Omit every picture, then give all the entries again exactly.

───── EXCERPTED DATA ─────

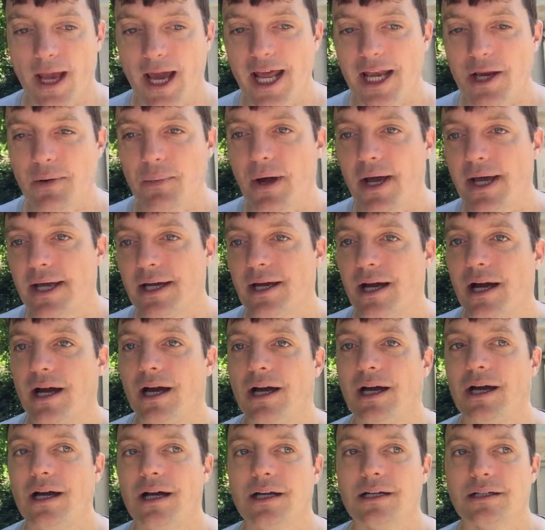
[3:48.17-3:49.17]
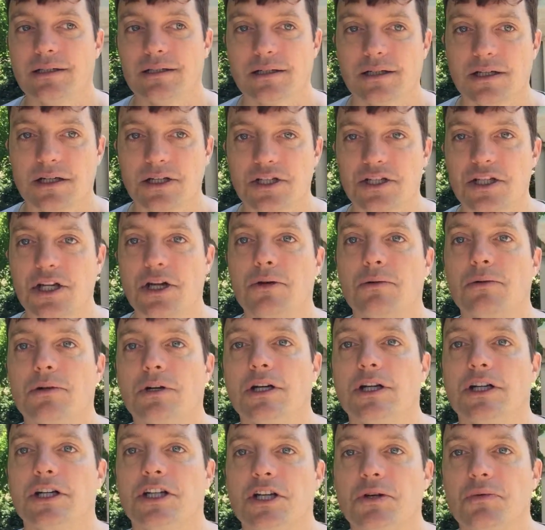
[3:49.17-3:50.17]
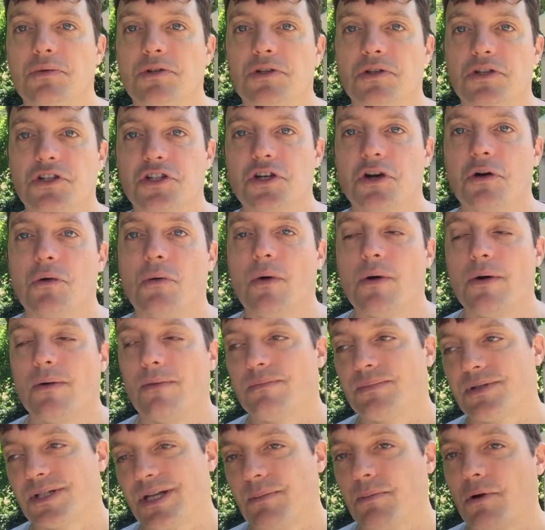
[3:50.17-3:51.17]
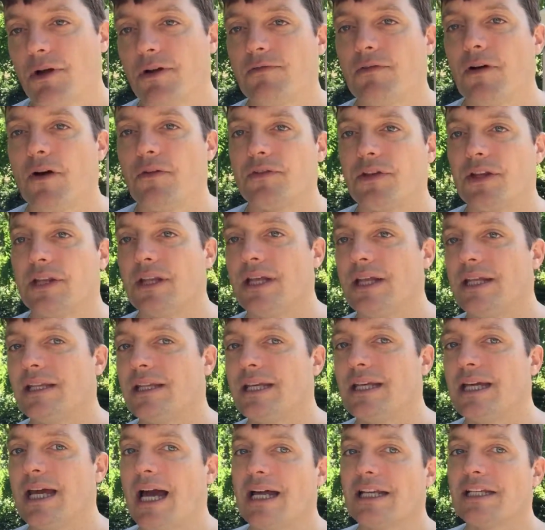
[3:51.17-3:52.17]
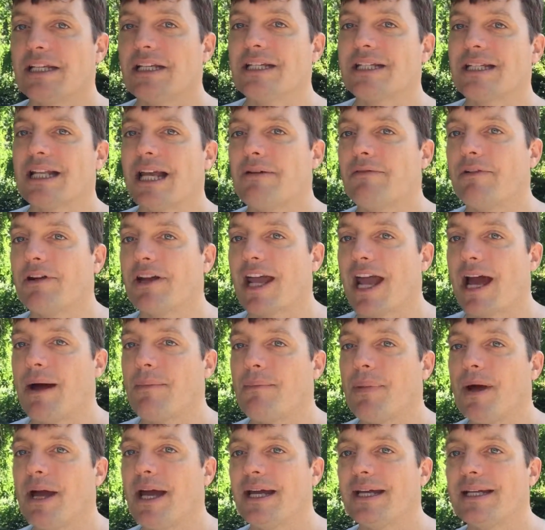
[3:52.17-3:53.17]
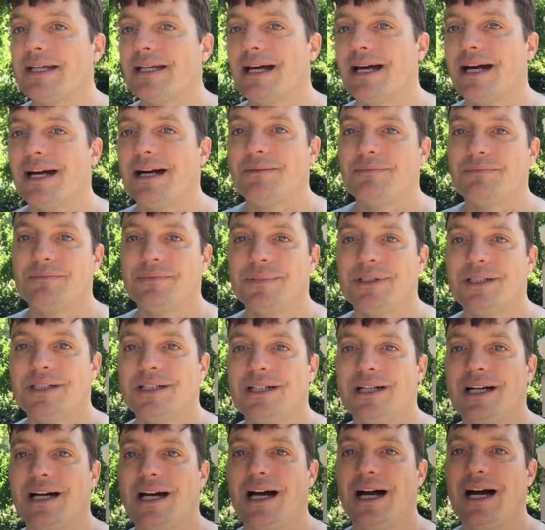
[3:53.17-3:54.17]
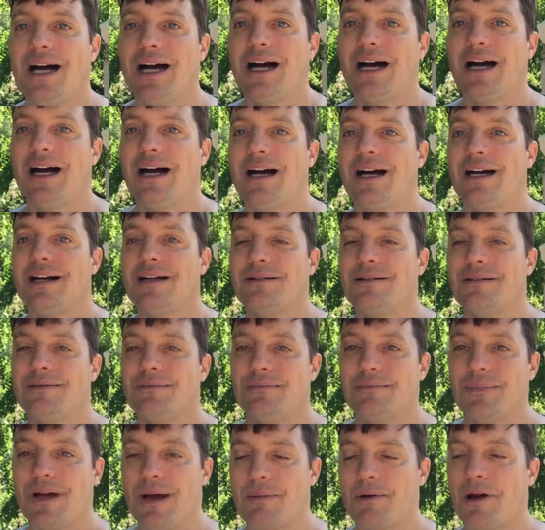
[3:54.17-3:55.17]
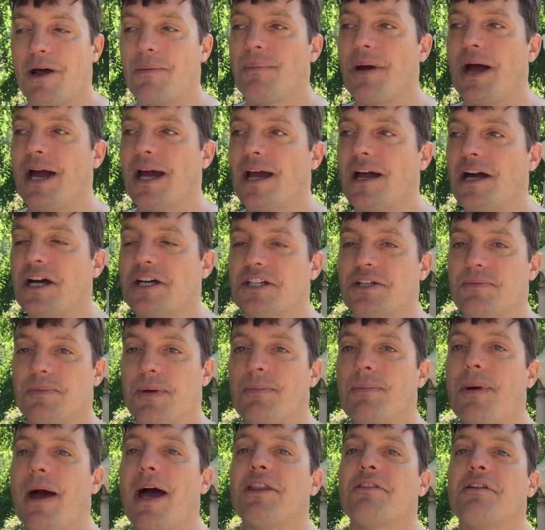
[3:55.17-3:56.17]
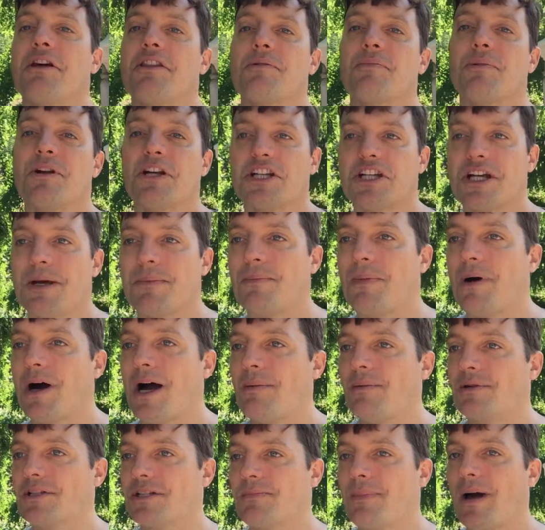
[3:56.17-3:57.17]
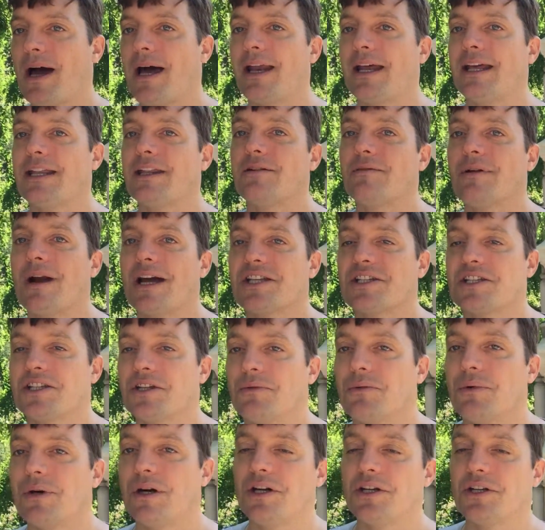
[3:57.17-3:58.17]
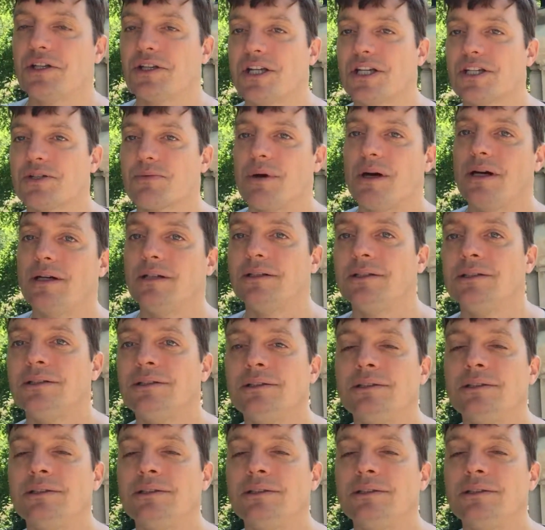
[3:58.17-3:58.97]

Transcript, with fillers: anyway, uh, so she was also somewhat involved in the anti-slavery campaign, um, uh, Emmeline Pankhurst. had been banned throughout the British Empire, but to ban it in the rest of the world as well.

─────

▶ **SOLUTION TO THE EXERCISE**:
[3:48.17-3:49.17]
[3:49.17-3:50.17]
[3:50.17-3:51.17]
[3:51.17-3:52.17]
[3:52.17-3:53.17]
[3:53.17-3:54.17]
[3:54.17-3:55.17]
[3:55.17-3:56.17]
[3:56.17-3:57.17]
[3:57.17-3:58.17]
[3:58.17-3:58.97]

Transcript, with fillers: anyway, uh, so she was also somewhat involved in the anti-slavery campaign, um, uh, Emmeline Pankhurst. had been banned throughout the British Empire, but to ban it in the rest of the world as well.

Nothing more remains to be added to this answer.